Establishments which the inhabitants of one country form in another land, in order to live there more at ease.
Are there different kinds of colonies?
They may either be dependent or independent of the metropolis. The metropolis is the nation from which the colony went forth.
What do you mean by colonies dependent on the metropolis or mother country?
I understand those which are subject to the same government, and governed by laws which it imposes on them.
What effect has this dependence on the relative riches of the colonies and the metropolis?
That the metropolis can compel the colony to purchase from her every thing it may have occasion for; that this monopoly, or this exclusive privilege, enables the producers of the metropolis to make the colonists pay more for the merchandise than it is worth.
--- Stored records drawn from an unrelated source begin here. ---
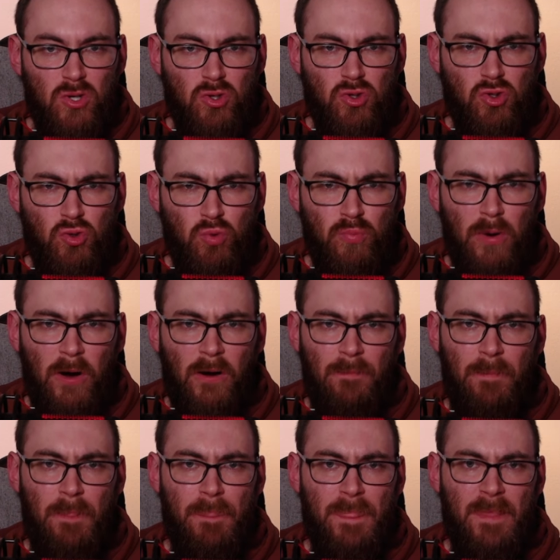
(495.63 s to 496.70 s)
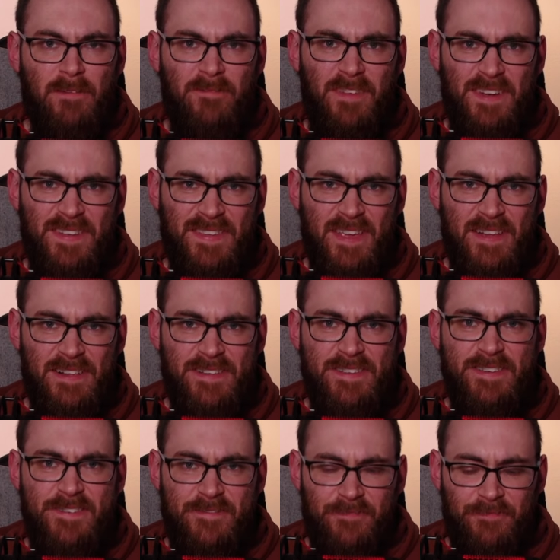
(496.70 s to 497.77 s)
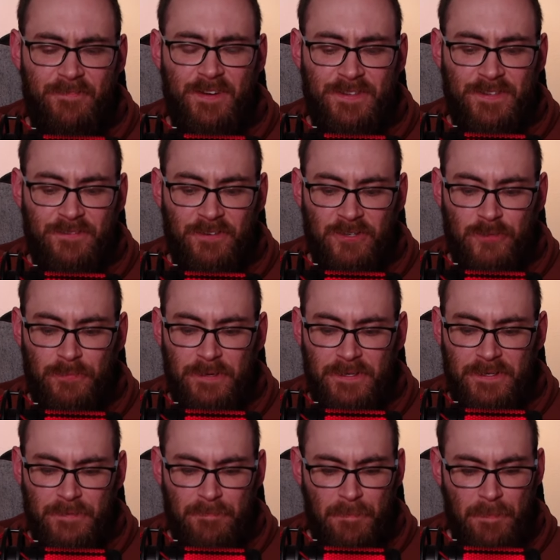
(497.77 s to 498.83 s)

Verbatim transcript: super, wenn es hält, was es verspricht.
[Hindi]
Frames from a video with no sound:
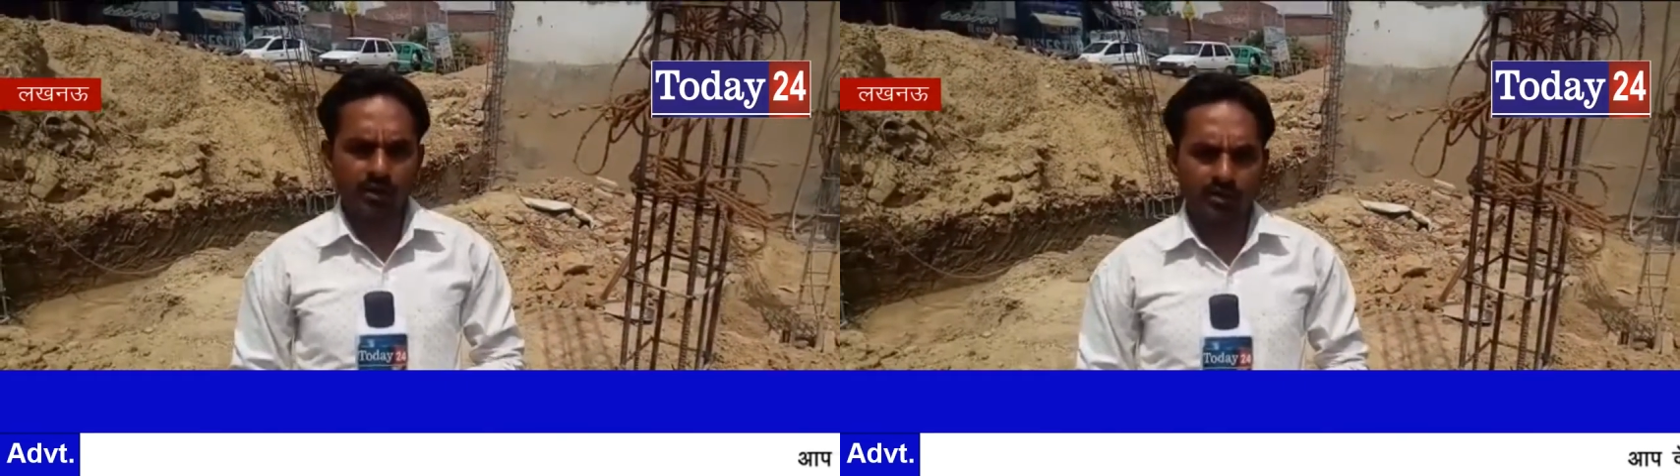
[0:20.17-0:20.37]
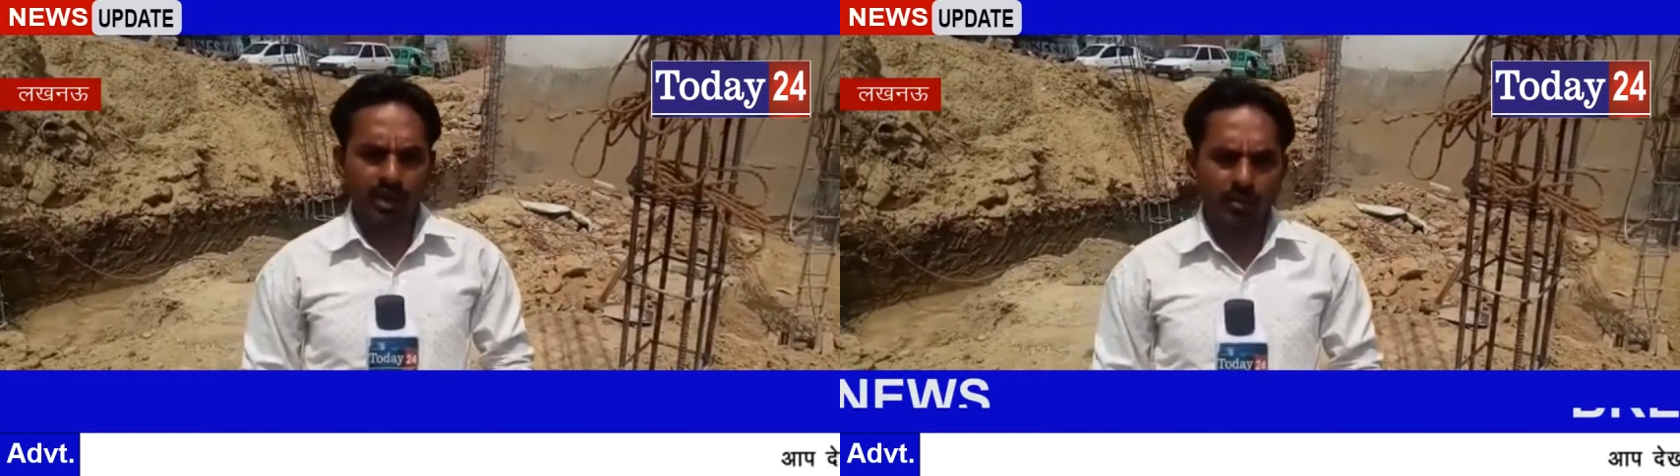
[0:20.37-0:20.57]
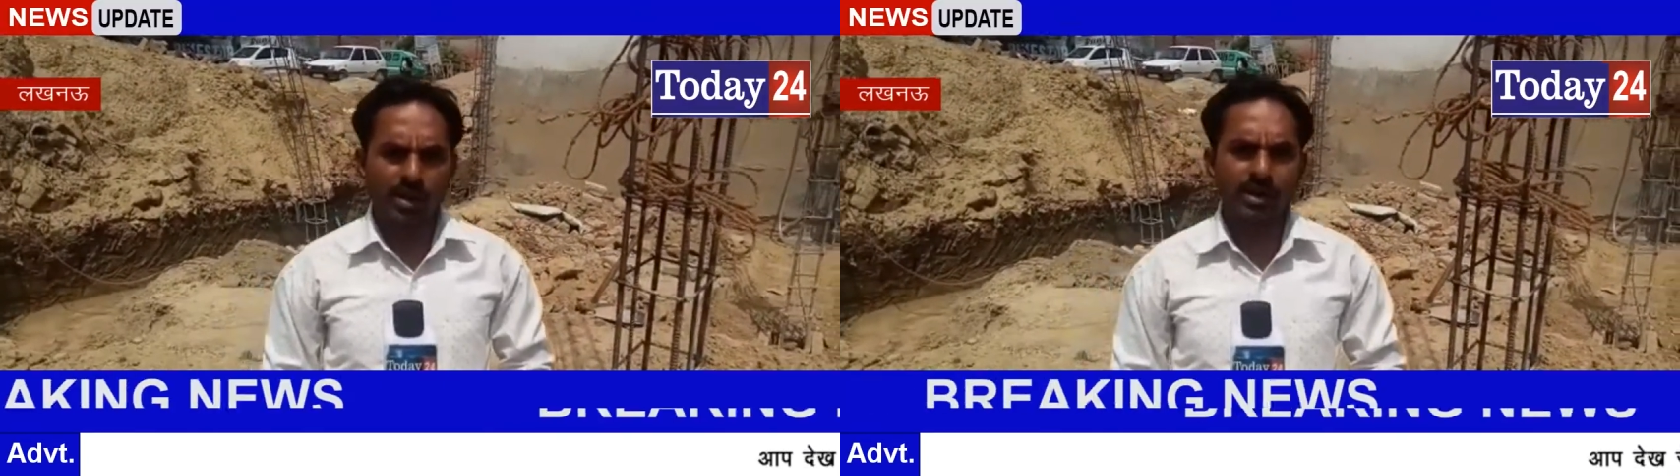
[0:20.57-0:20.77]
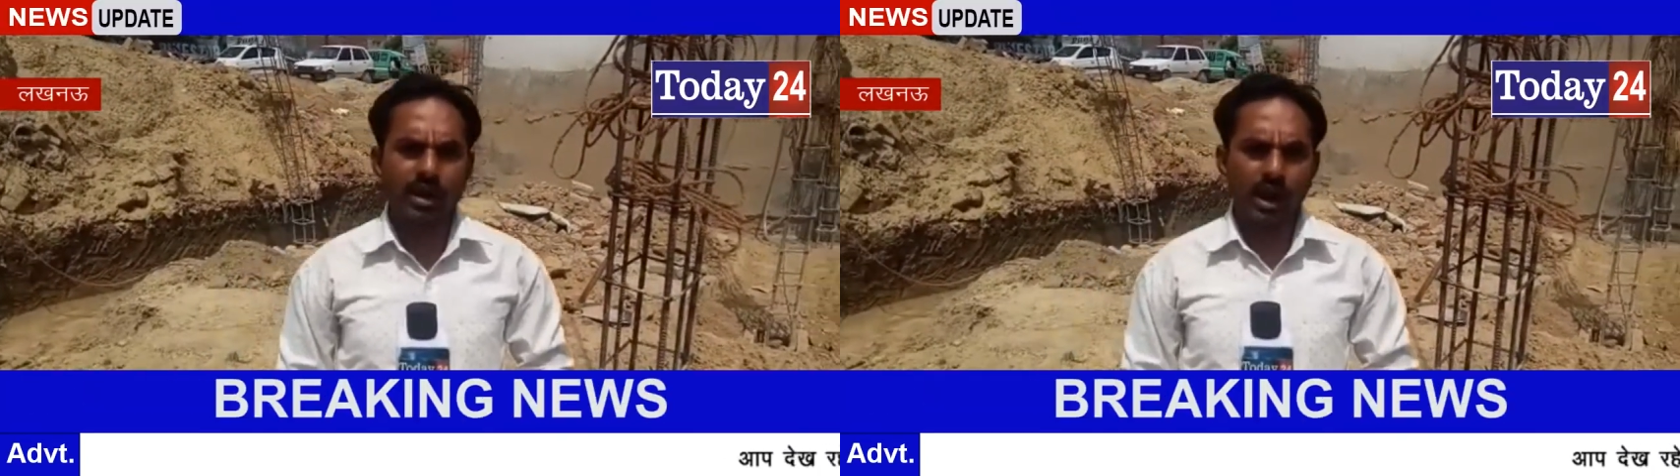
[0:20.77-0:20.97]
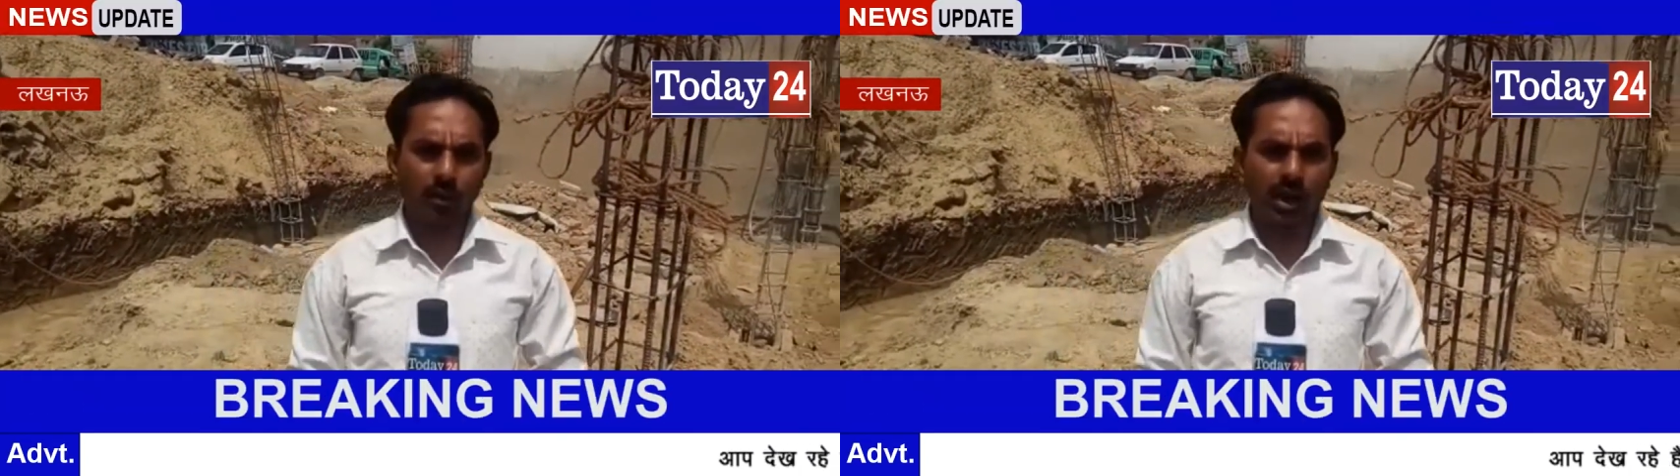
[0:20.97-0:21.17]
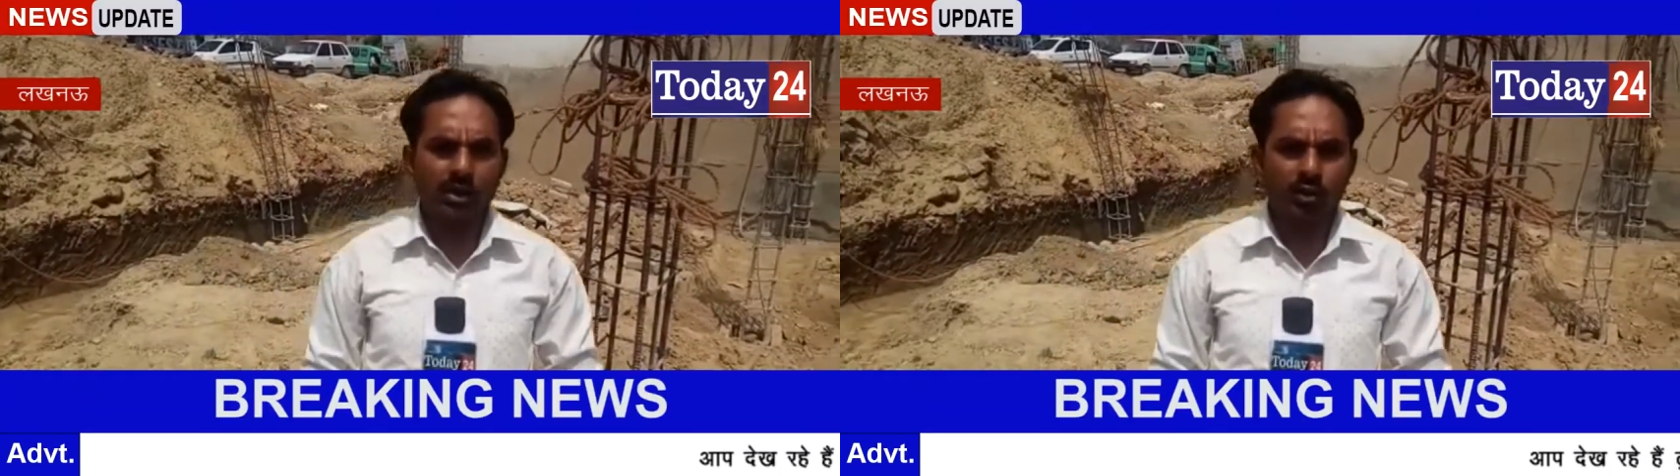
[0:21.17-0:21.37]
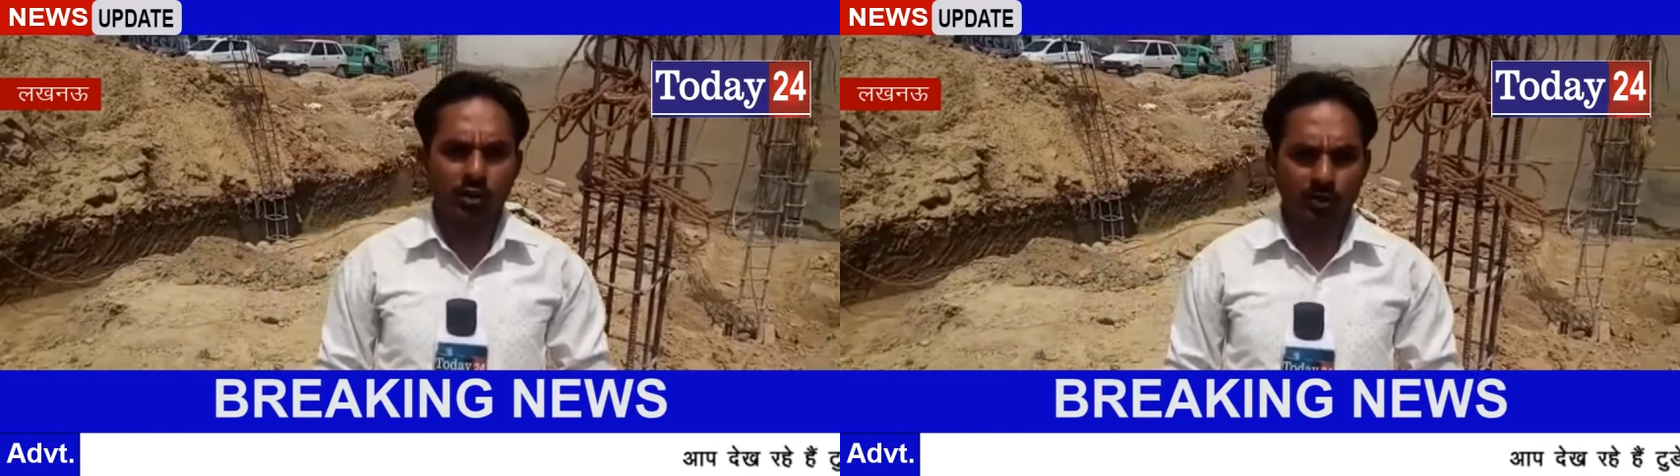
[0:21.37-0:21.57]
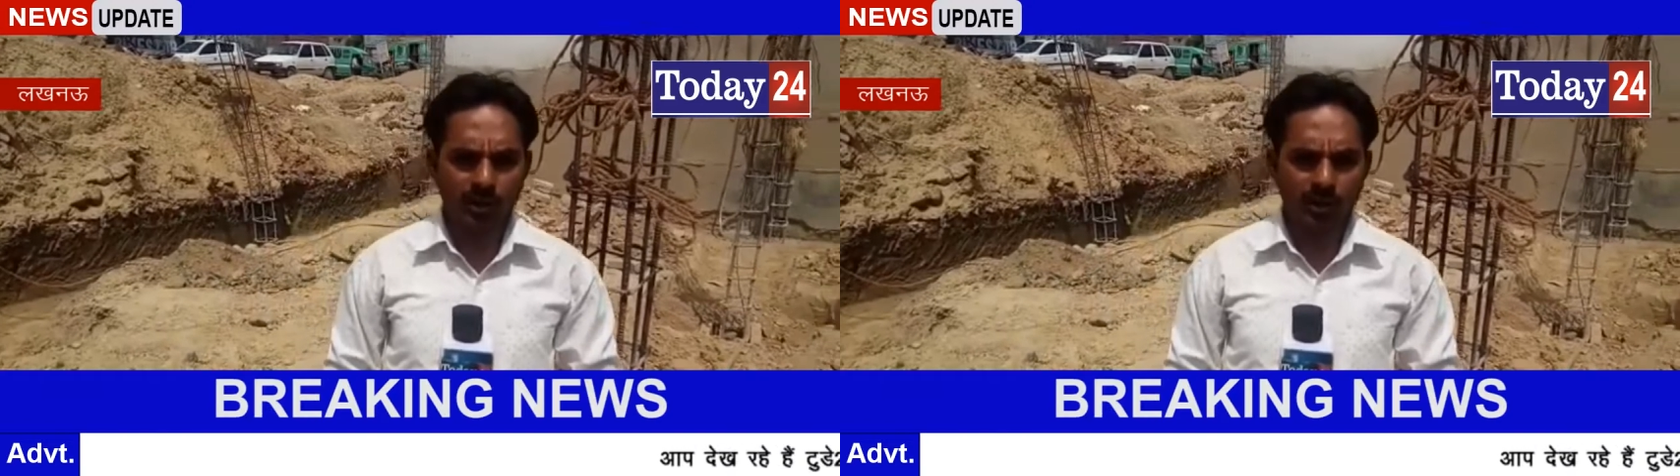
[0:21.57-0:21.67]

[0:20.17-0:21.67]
पुलिस की सह पर अवैध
The metropolis, then, gains more from the colony than if she was independent?
Yes; but all that the tradesmen and merchants of the metropolis sell too dear, is paid for too dear by the colonial consumers. It is a value which has gone from the purse of one individual to that of another, both citizens or subjects of the same country. These values appear a great deal in the hands of those who gain them, because they are but few; and small to those who pay them, because they are divided amongst many individuals: but the loss is not the less to the colony, which is so much the poorer by it.
Are not the colonies indemnified in some other manner for the usurious gains which are made from them?
They make in their turn an usurious gain on the consumptions of the metropolis, which is not permitted to purchase from any other than them, the colonial products of which they are in want. On the one side and on the other it is a combination, or conspiracy of the producers against the consumers.
Are there any other inconveniencies attending independent colonies?
Their administration is corrupt and expensive, because it is superintended from too great a distance: and the metropolis is obliged to keep up garrisons, and military and naval forces, either to enable it to hold, or to defend them. And these expences increase the burthens, either of the people of the colony, or of those of the metropolis, without taking into account the wars which are always brought on by such an order of things.
Do these evils take place when the colonies are independent?
Never. They establish a government for themselves which costs them very little; they are no expence to the metropolis; and the one and the other, the metropolis and the colony, enjoy the advantages which two civilized nations derive from their reciprocal communications.